The Forward Markets Commission (FMC) is facing allegations of taking late action in guar, after speculators made their profits and exited. Ramesh Abhishek, chairman of the commodity derivatives market regulator, denies such late actions in an interview with Dilip Kumar Jha. Edited excerpts:
There are many allegations against FMC for late action in guar futures.
We are taking all possible regulatory steps under the framework of the Forward Contracts (Regulation) Act to deal with the situation. We imposed a cash margin of 60 per cent on the buy side, which, combined with the initial margin, totalled 73 per cent. We reduced the speculative position limits and also changed clubbing guidelines, which had led to a lot of third-party transactions, and helped exchanges in cutting their position. We investigated further and suspended traders. We approved the exchanges’ request for reducing the lot size. We banned any fresh position for both January and March contracts, too. It is a continuous process and a phase-wise response of the Commission. I do not agree that FMC has been late in taking action. Suspension of trading in a commodity is not a step which can be taken right away whenever there is a possibility of manipulation or price rise. That should be the last step.
There is rampant speculation in commodities like chana and rapeseed-mustard. Are we going the guar way for these, too?
We have asked exchanges for effective monitoring and surveillance of agri commodities in particular and are keeping a close watch on it. We have asked commodity exchanges to provide details of mark-to-market beneficiary accounts for the past six months in highly liquid farm commodities, including potato, guar, chana, rapeseed-mustard, cardamom, mentha oil, pepper and soybean.
Guar contracts have been suspended. What is the way forward?

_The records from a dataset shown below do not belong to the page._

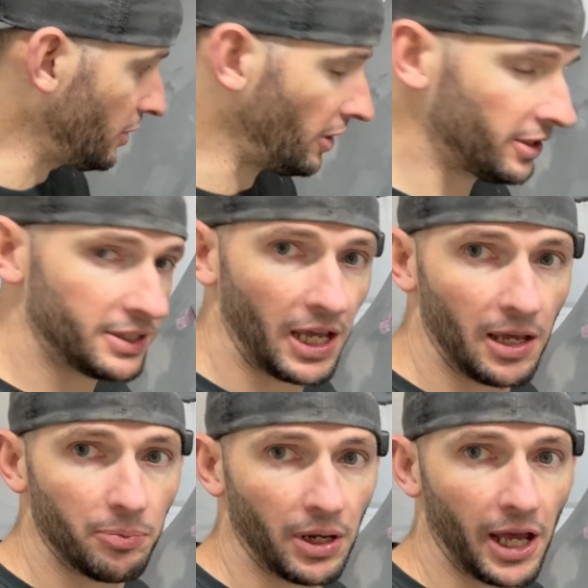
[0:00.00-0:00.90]
all the
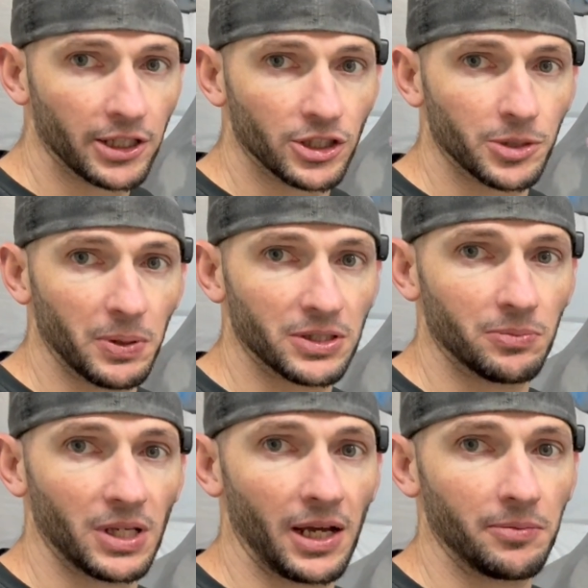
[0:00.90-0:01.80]
tape and actually spent
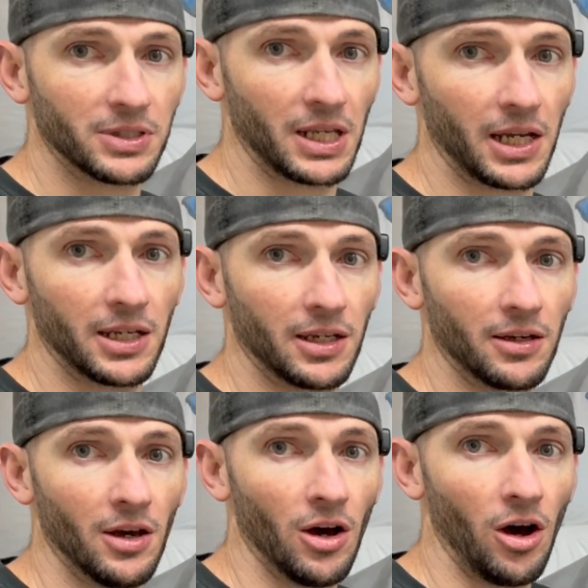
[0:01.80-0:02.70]
some time
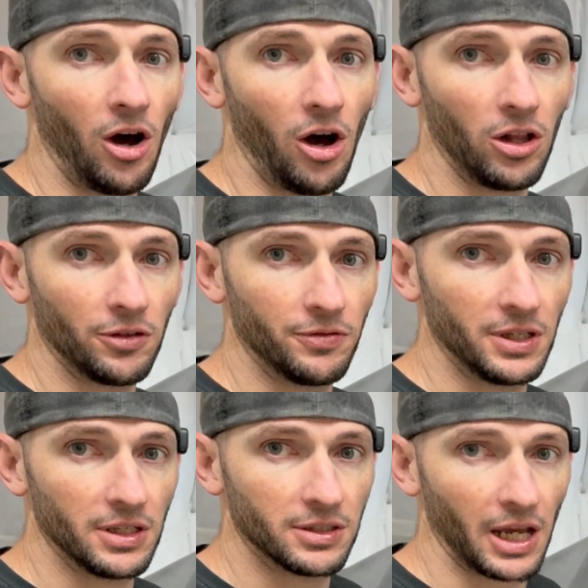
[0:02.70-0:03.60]
sanding all of
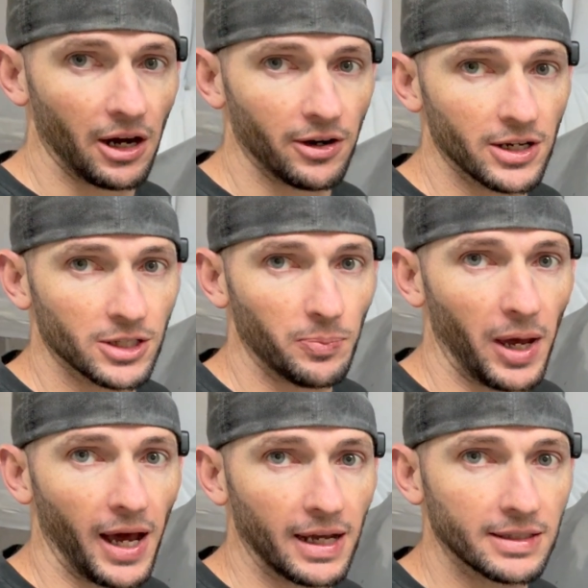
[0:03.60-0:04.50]
these areas
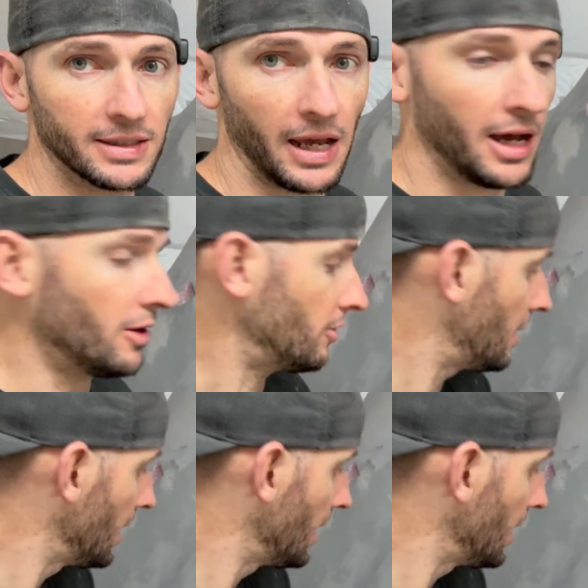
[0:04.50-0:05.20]
back down.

Do you think three months is enough to bring down the Kailash Gupta-promoted Neptune Overseas’s stake in the National Multi Commodity Exchange (NMCE), after your victory in the Supreme Court recently?
The Supreme Court in an interim order has stayed the earlier order of the Gujarat high court, in which Kailash Gupta had been granted partial relief. With this, the July 2011 order of the FMC gets restored. The interim order is subject to the final order set to be passed by the Supreme Court after six weeks from March 23. We will have to wait for the final decision of the court. Whatever would be the implications of the order, one will have to follow. Three months would have been given in pursuance with the FMC order on July 23, 2011. Now, a lot of time has passed. Hence, we would have to examine how that works.
Is there any extension planned?
We have not received any formal request from any quarter that they need more time to divest. Hence, the issue is hypothetical.
To avoid distress sales, if NMCE approaches you, would you consider the request?
We will have to examine after receiving a proposal.
What is the status of the United Commodity Exchange ?
They have sought a little more time for complying with the guidelines of a national exchange. They told us they had completed the paid-up equity requirement. We are expecting they would submit a proposal in the next few days.